Helen Hunt Jackson was a 19th century American poet and novelist whose most famous work, Ramona, Martí translated into Spanish. Martí admired her greatly for her advocacy of the rights of native Americans. Her novel Ramona was an attempt to do for American Indians what Harriet Beecher Stowe's Uncle Tom's Cabin had done half a century earlier for African-Americans — raise the consciousness of the nation to the historic wrongs done to them and halt the campaign of extermination which the U.S. government was carrying out against them in the West. In translating Ramona Martí hoped to extend her beneficent influence beyond the Rio Grande, where Indians were also subjected to discrimination though not on the scale practiced against their U.S. counterparts, who were even denied the vote until 1924.

As to Martí's poem "Los Dos Princípes," it is indeed derived from an earlier composition by Jackson. That poem is now forgotten except when referenced to Martí's own classic version based on it.
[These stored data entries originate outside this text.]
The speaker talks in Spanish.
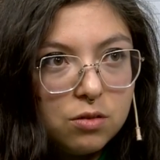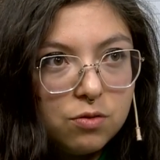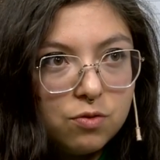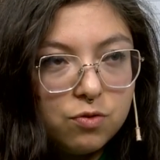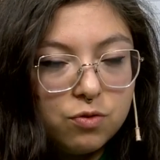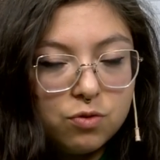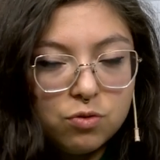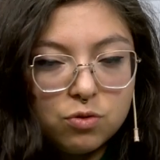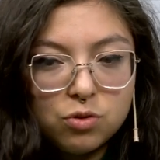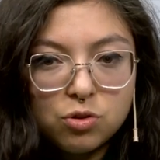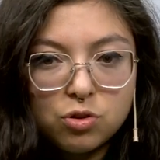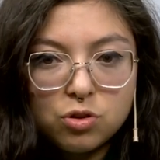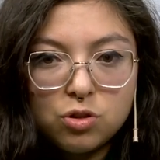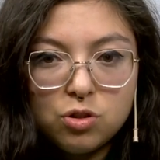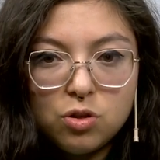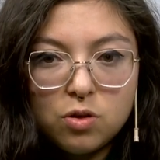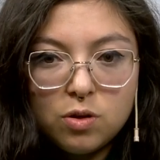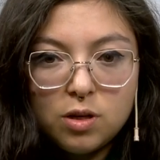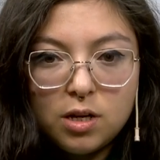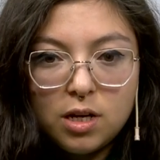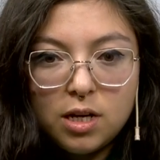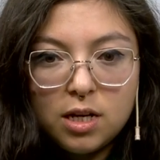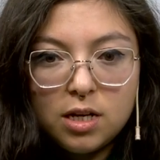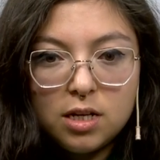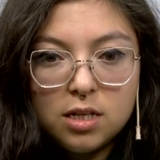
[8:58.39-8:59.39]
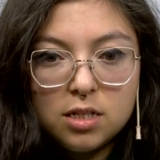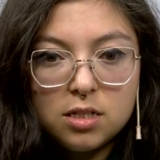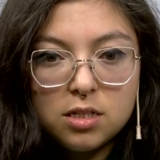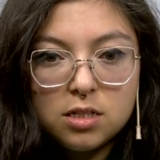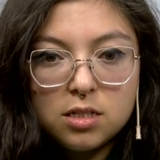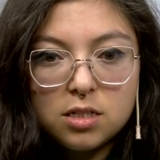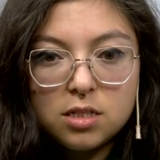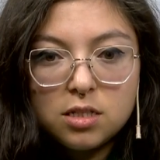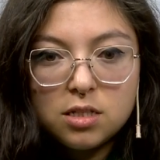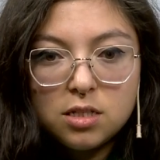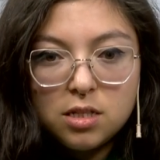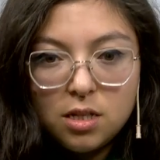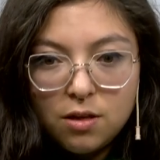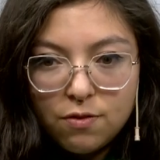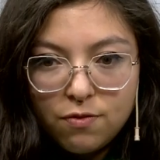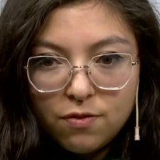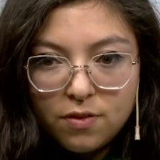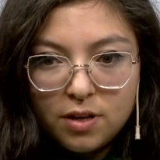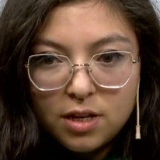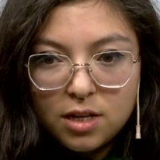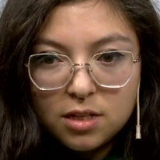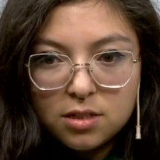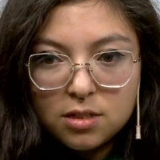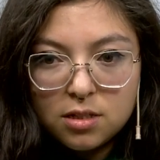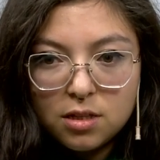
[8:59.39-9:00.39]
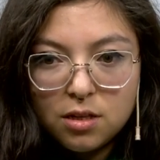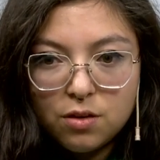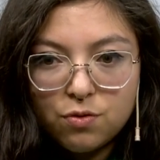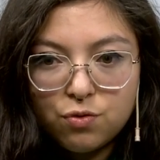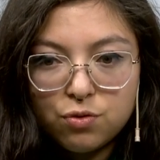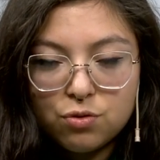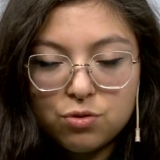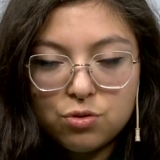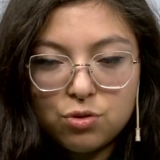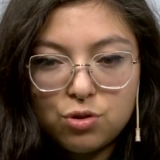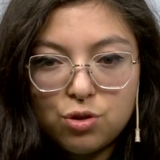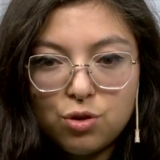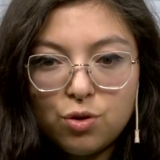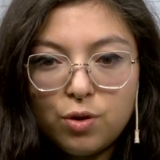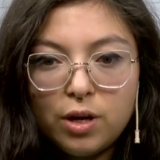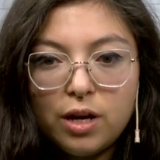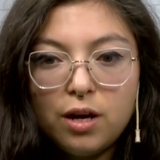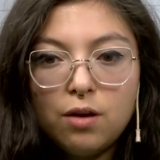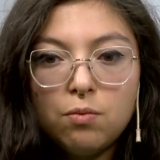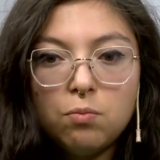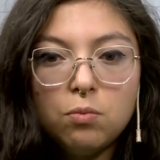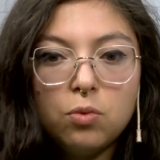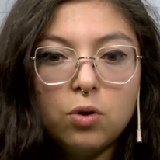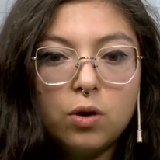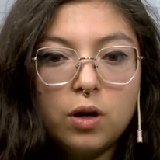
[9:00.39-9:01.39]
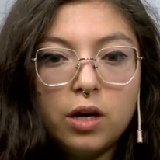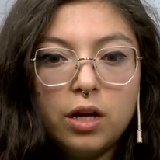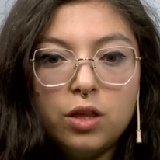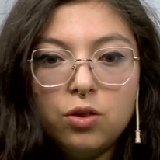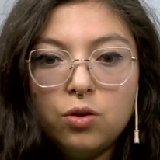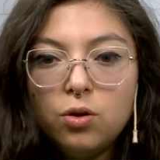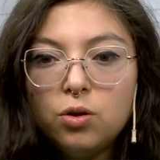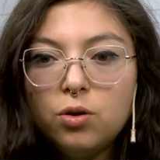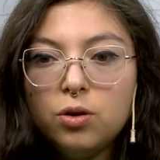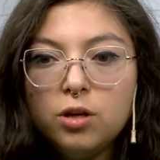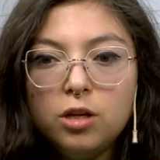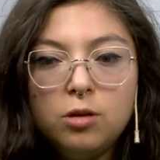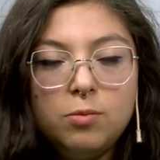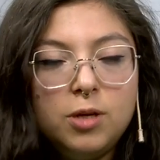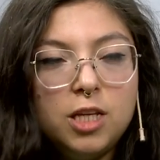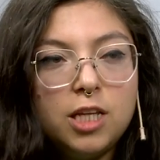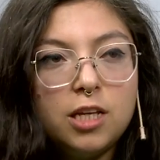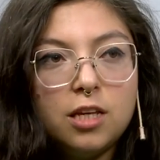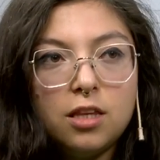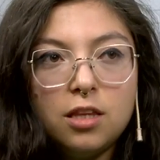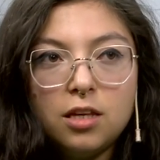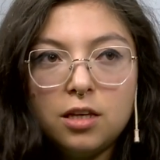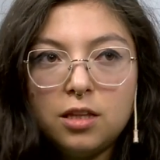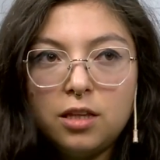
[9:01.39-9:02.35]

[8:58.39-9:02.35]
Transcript: Funciona en cifras y funciona borrando los límites de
Martí's poem is not a translation of Jackson's, but, rather, borrows elements of her poem to create a new (and better) one. Since poets regularly borrow ideas from each other, Martí was not obliged to acknowledge his debt to Jackson. But he felt empathy for the recently deceased Jackson and probably wanted to render her tribute by acknowledging her influence in creating the poem.

Vana said...

Manuel:

Thank you for answering my question, I learned of her through my research and the work she did for America Indians, truly a great woman, no wonder Marti admired and borrowed from her, I'm indebted to you for letting me pick your brain, youre a good teacher, and may I add a patient one, again thank you

Anonymous said...

If the Nobel peace prize was nothing why ALL of the whining in the right wing blogsphere.

HA.. just take it- you'll never get control of the intellectual and journalistic elite!! Why, b/c smart people are hard right wingers!

Anonymous said...

I mean smart people AREN't hard right wingers!

We control the academy and you will never get it!!

Getting a PhD opens one mind in a way, for the majority, that precludes the conservative mind set.

Manuel A.Tellechea said...

Anonymous:

Ever heard of a Freudian slip, genius?

Agustin Farinas said...

Manuel,
touche!
they say "the fish dies by the mouth". Here we see a beautiful example with the anonymous .
Good posting. When the Nobel Peace Prize went to Arafat it sank to the lowest rung of the moral ladder. For me, it lost all of its dignity and purpose.